In 1921, the Loyalists in the North were well-organized and ready to use their armed militia to get their way. At the same time, nationalists had to deal with daily police harassment and indeed to endure pogroms in Belfast.
The situation is very different today. In the recent poll, Sinn Fein maintained their vote at 25% and so Michelle O’Neill, currently leader of Sinn Féin in the Northern Ireland Assembly, may well be the next First Minister. The Assembly is due to go to the polls in May 2022, and the prospect of a Sinn Féin First Minister would likely be viewed as an abomination by all unionists.
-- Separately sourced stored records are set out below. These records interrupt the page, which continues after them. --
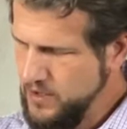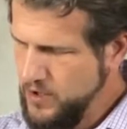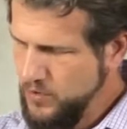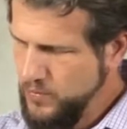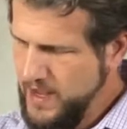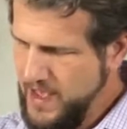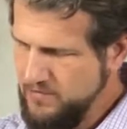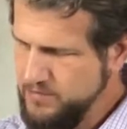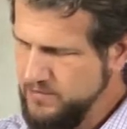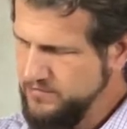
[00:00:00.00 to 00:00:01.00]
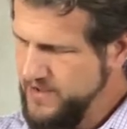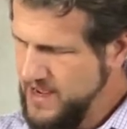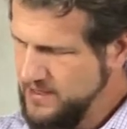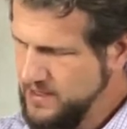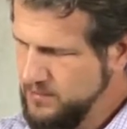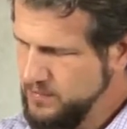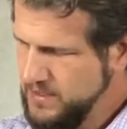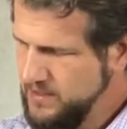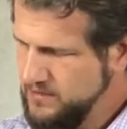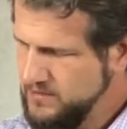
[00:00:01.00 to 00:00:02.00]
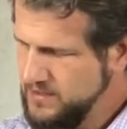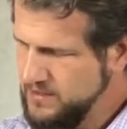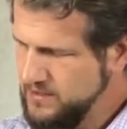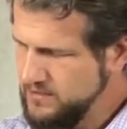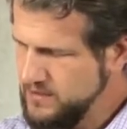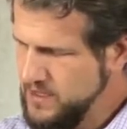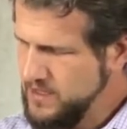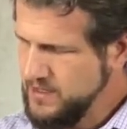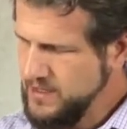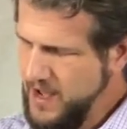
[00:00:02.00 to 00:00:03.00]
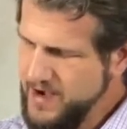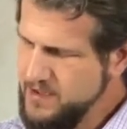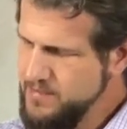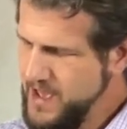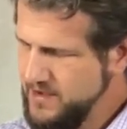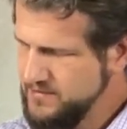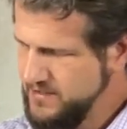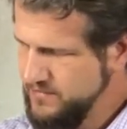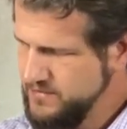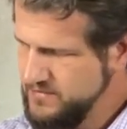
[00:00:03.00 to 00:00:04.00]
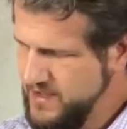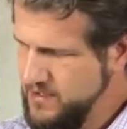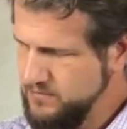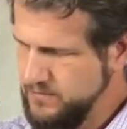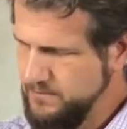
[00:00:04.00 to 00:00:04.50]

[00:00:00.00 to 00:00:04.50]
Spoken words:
we have been fattening because he has got him back safe and sound."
How would they deal with a Catholic at the top in their country?
The Catholic Church in Ireland went from strength to strength after 1795 when the British government allowed the development of a national seminary in Maynooth. Throughout the 19th century, it got control of the schools educating its own members, and expanded parish life in every town and village.
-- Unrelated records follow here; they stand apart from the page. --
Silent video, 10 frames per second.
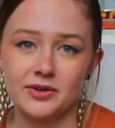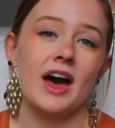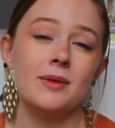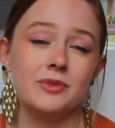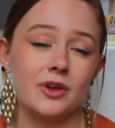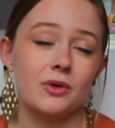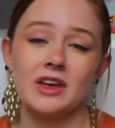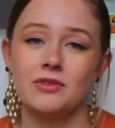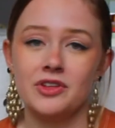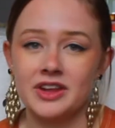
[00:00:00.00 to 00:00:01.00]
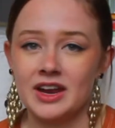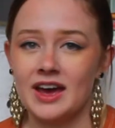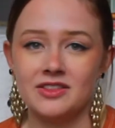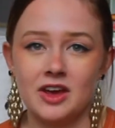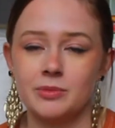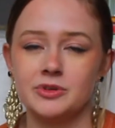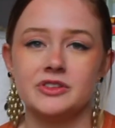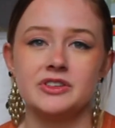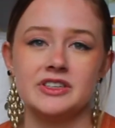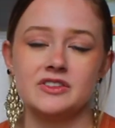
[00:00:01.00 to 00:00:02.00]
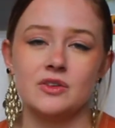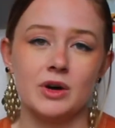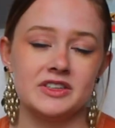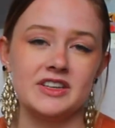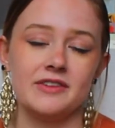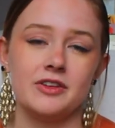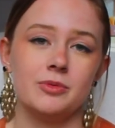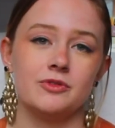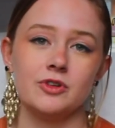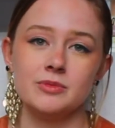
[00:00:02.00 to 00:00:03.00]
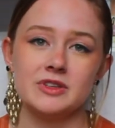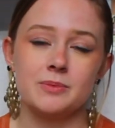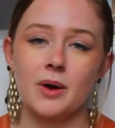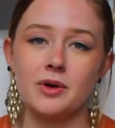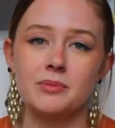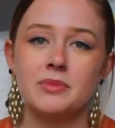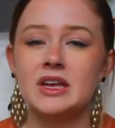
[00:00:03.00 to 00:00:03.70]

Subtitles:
I am so thankful that I had the opportunity to watch Safia perform this poem.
Paul Cullen, Archbishop of Dublin and Ireland’s first Cardinal, fully supported the strong ultramontane tendency in the 19th-century church in Europe. This meant full tribal allegiance to Rome with no room for dissent. The Latin expression in common use among clerics in those days encapsulates their subservience to the Vatican, Roma locuta est; causa finita est. Rome has spoken; the case is closed.
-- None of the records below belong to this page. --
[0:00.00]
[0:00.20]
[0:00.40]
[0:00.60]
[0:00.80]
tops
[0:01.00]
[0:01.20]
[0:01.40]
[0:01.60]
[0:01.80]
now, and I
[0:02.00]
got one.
Looking to the possibility of a Home Rule parliament in Dublin in the 19th and early 20th century, the main reason the Protestants in the North gave for their unbending opposition was that Home Rule would amount to Rome rule. They had every reason to fear that outcome, and, indeed, the Catholic hierarchy played an outsized and detrimental role in Dublin politics for the first seventy years of the Irish state.
The liberalisation of divorce, same-sex marriage and abortion in Ireland during the last 20 years clearly indicate a sea-change in the power of the church in the country. The old religious shibboleths no longer apply and this is a factor for some young Protestants in their deliberations about a border poll that may lead to a united Ireland.
Gerry O’Shea is a retired teacher, living in New York. He is a regular contributor to the Irish Echo and The Irish Voice. He blogs at wemustbetalking.com
Gerry O’Shea’s analysis of the situation in Northern Ireland presents several facts suggesting reasons for optimism that Ireland’s troubled past will not dictate its future. Importantly, the situation now is unlike the one post World War 1 in that there is no Carson, and the British Army is less influential. I am very happy about that.
However, my joy is not unmitigated. Accompanying my joy is sense of gloom stemming from a history of past expectations of victory being snatched away at the last minute. That the present outcome again depends on a Conservative Prime Minister is itself an ominous sign. That the person holding office as Prime Minister seems to regard policies as very malleable entities suggests reason for both concern and optimism. Prime Minister Johnson’s tribal instincts might be expected to motivate decisions favouring Protestant separatists.
However, his decisions will ultimately be made with a view to winning the next British Election. Ultimately then, no Irish group should rest assured of Prime Ministerial support. Considering history, current events, and the record of the incumbent British Prime Minister, I believe that any nominated future outcome for Ireland remains a nicely-balanced even-money bet.